Born: 3 March 1920, Korea (Possibly in Shin Eu Joo, Present Day North Korea)
Died: 7 April 1992, Evanston, Illinois, United States of America
Yang was first forced into the Japanese Army, then the Russian Army, then the German Army. He was finally captured by the Americans during the landings at Normandy.
Not much is known of Yang’s early life. What is known is that in 1938, he was conscripted and pressed into service for the Japanese Imperial Army. This occurred because he was living in Japanese controlled Manchuria, despite the fact he was Korean.
Yang was captured by the Soviet Red Army at the battle of Khalkhin Gol and sent to a forced labor camp. However, in 1942, due to a lack of manpower on the front lines, Yang and thousands of other prisoners were sent to fight for the Soviet Army.
Around a year later, at the Third Battle of Kharkov, Yang was captured yet again, this time by the Germans. The German Wermacht Army forced him into the East Battalion, and the next thing Yang knew he was in France.
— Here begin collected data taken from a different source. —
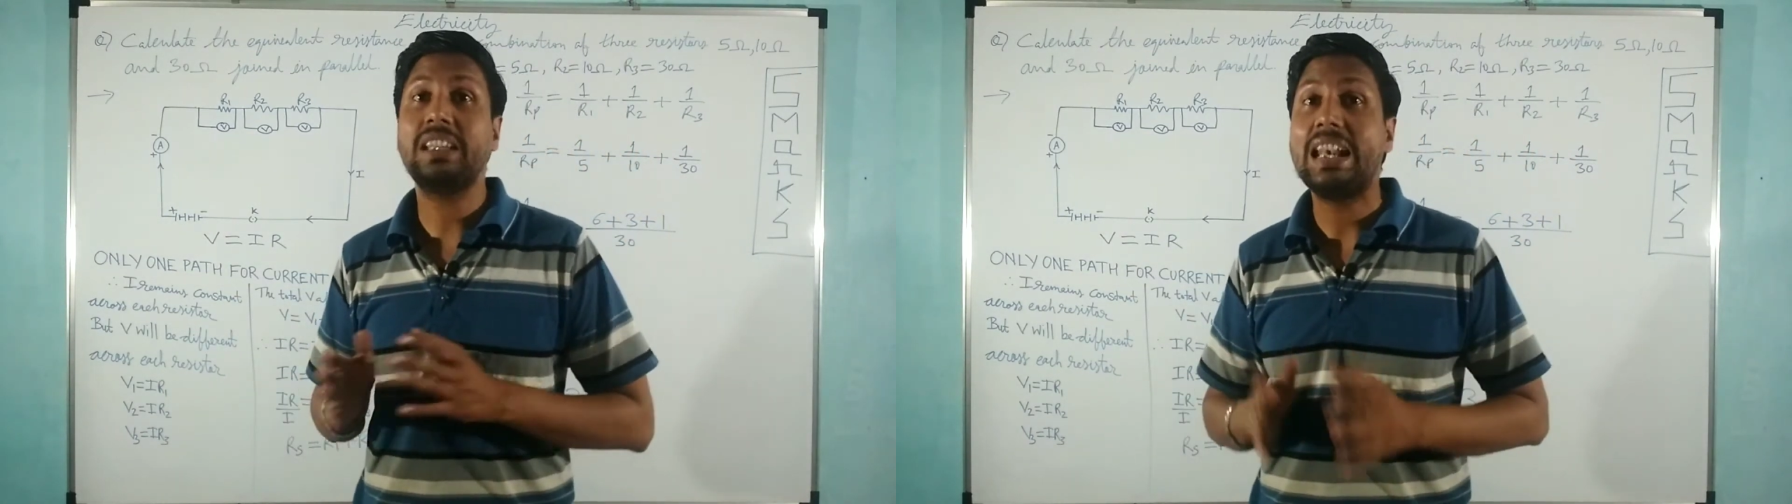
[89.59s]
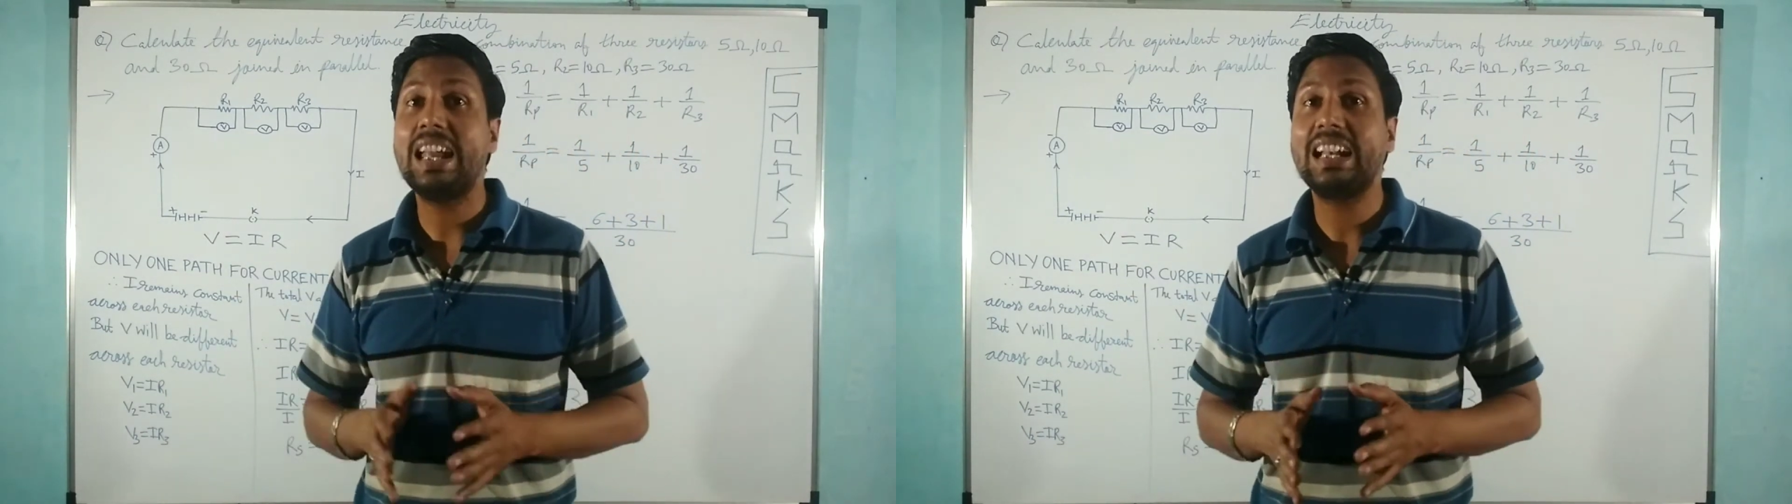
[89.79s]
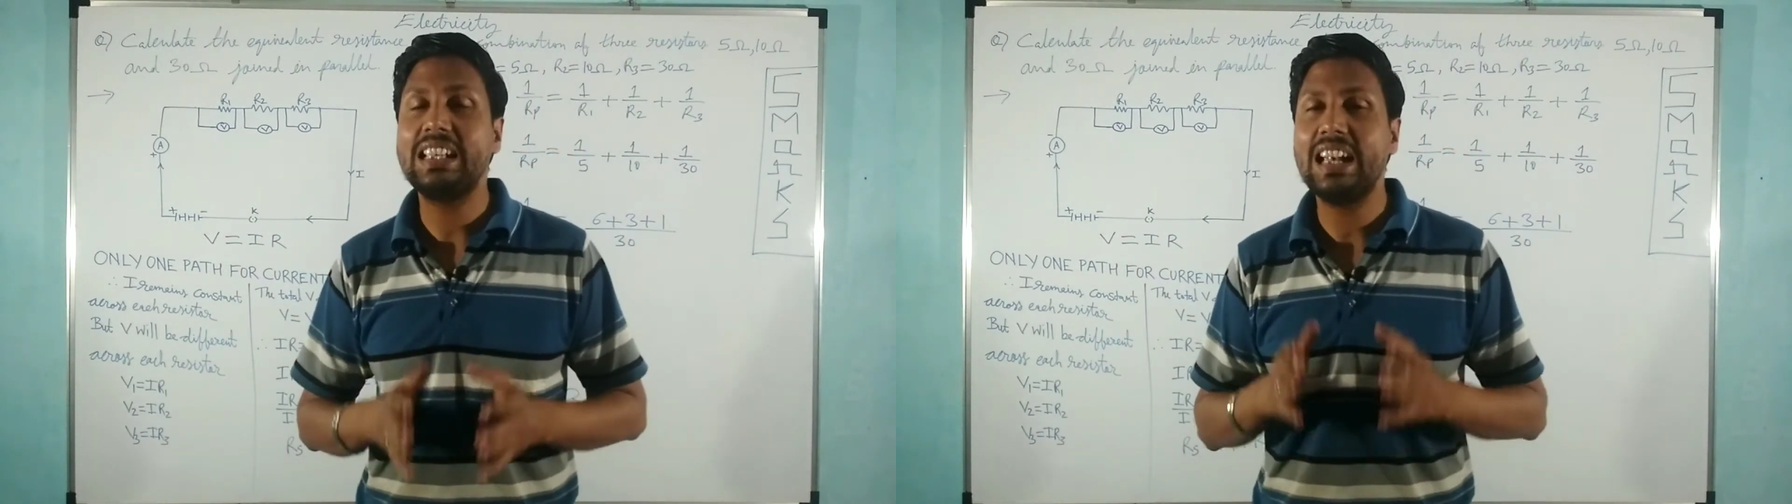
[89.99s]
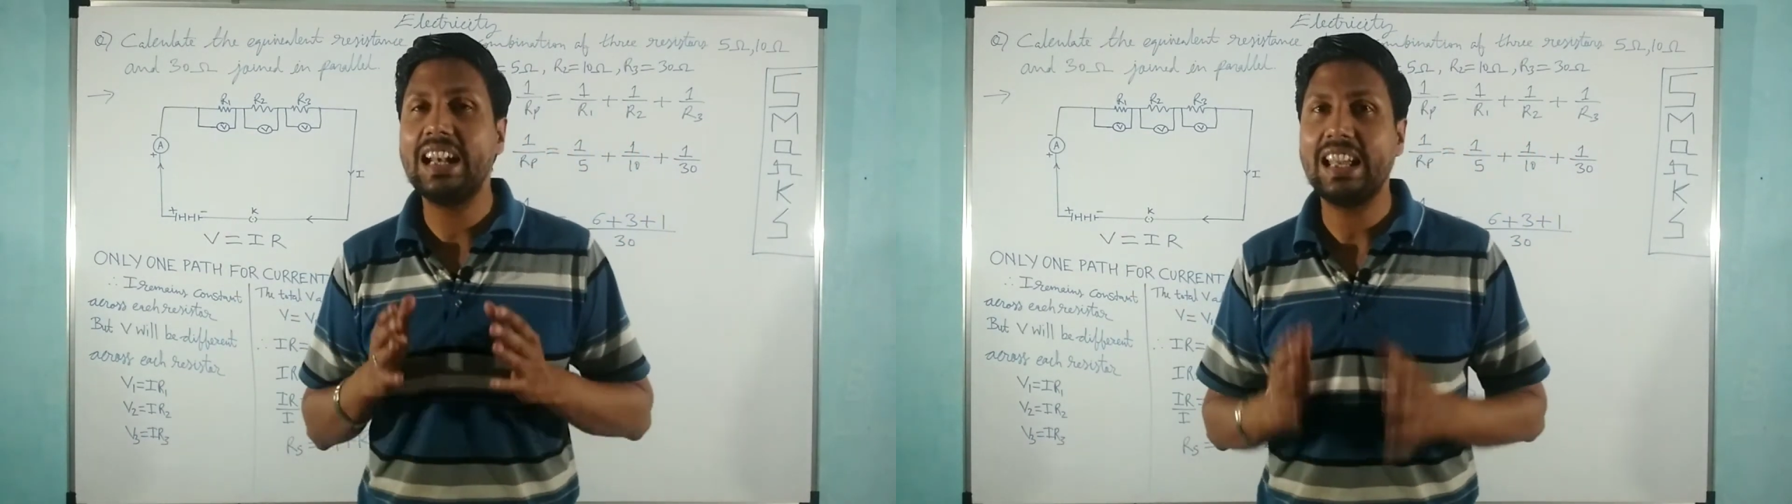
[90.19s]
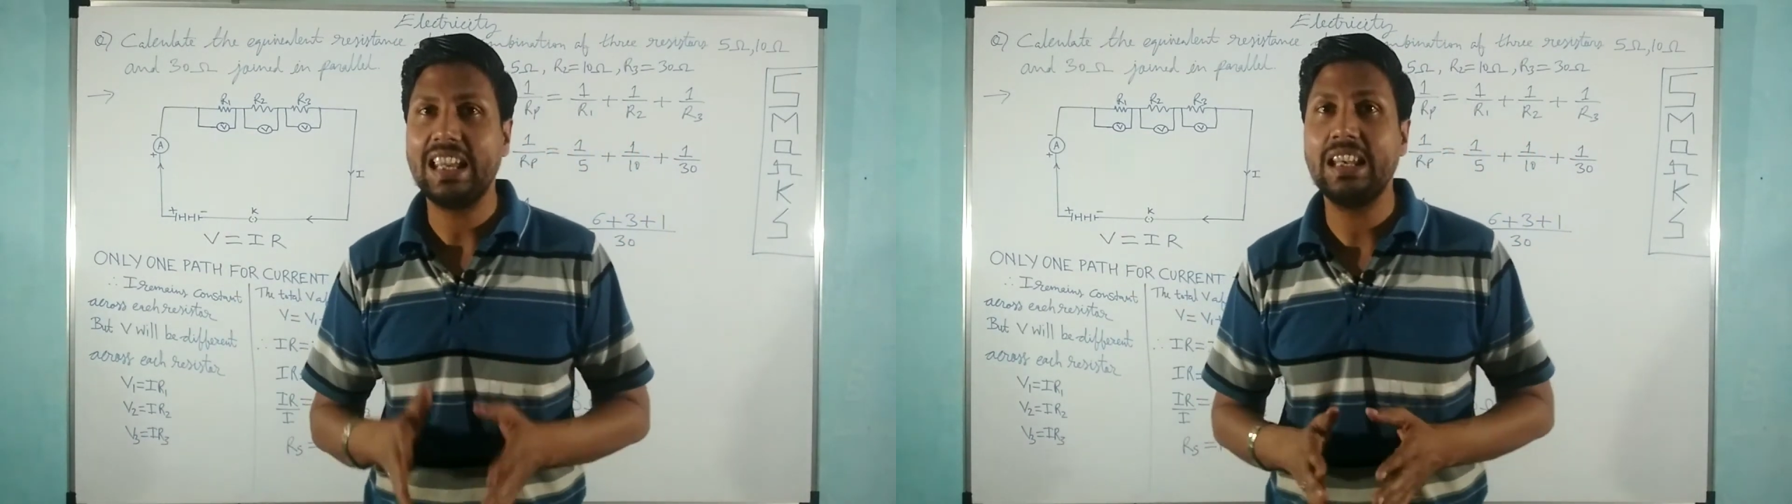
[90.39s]

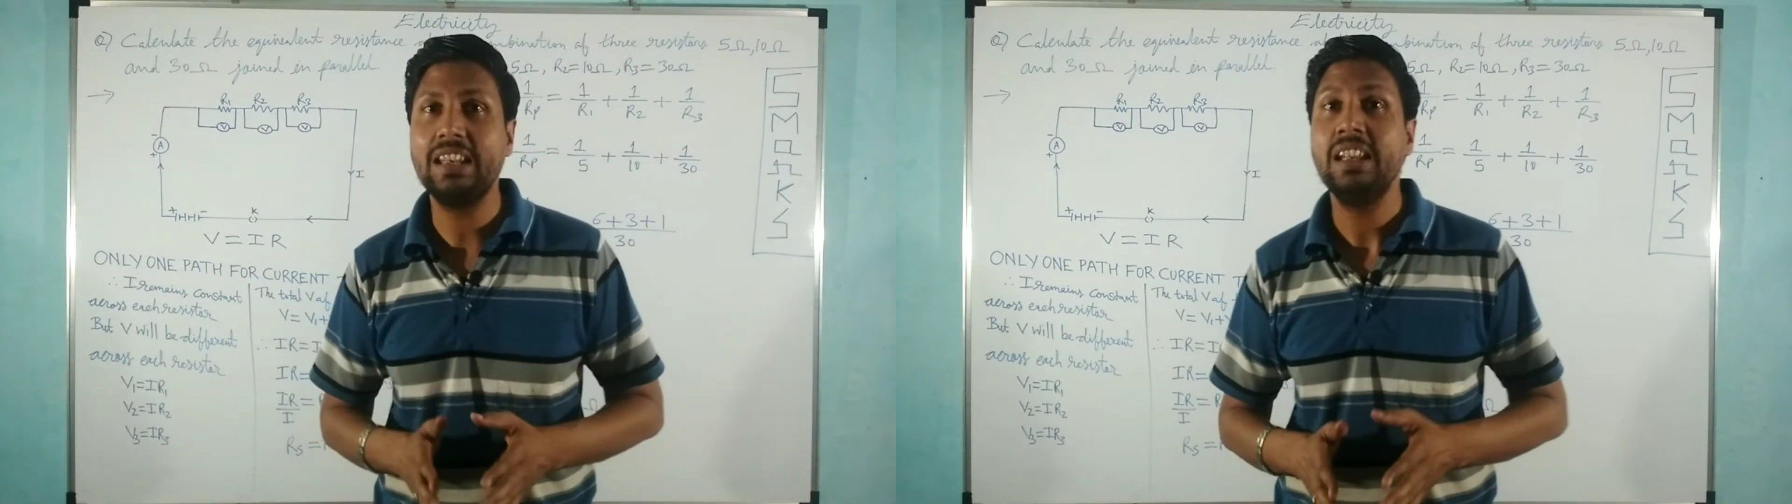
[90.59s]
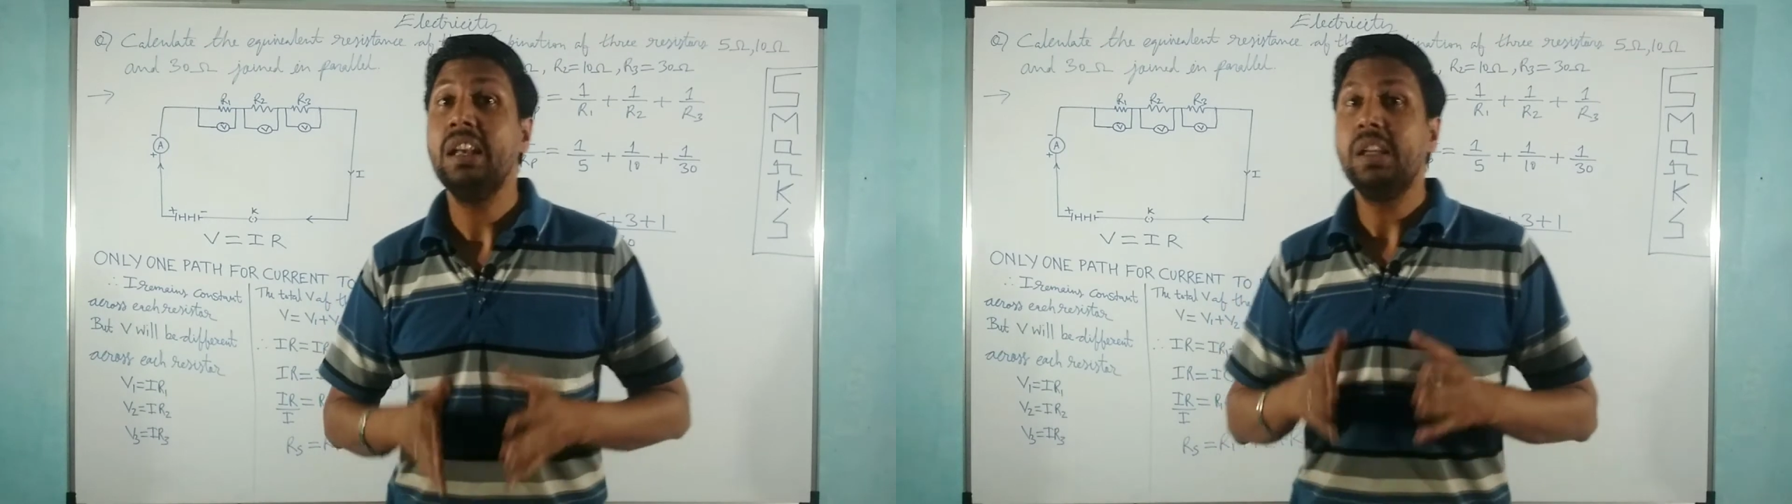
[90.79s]
connected in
During the invasion of Normandy, Yang found himself a prisoner all over again, this time taken by the United States. He was one of four men of Asian descent captured at this time.
Originally, the Americans thought all four were Japanese. In actuality, none of them were. The other three were all from either Turkestan or Korea (Sources Differ).
Because he was not fluent in either English or German, Yang ended up in a POW Camp in England until the end of the war, but he luckily didn’t have to fight again.
Once the war was over, Yang emigrated to the United States, and ended up in Illinois, where he lived peacefully until passing away.
According to War History Online (Linked Below), the entire story might not actually be true. Evidently the Wermacht sources cannot be 100% confirmed, and some accuse the photograph of being faked or of someone else. Whatever the case, it makes a hell of a story.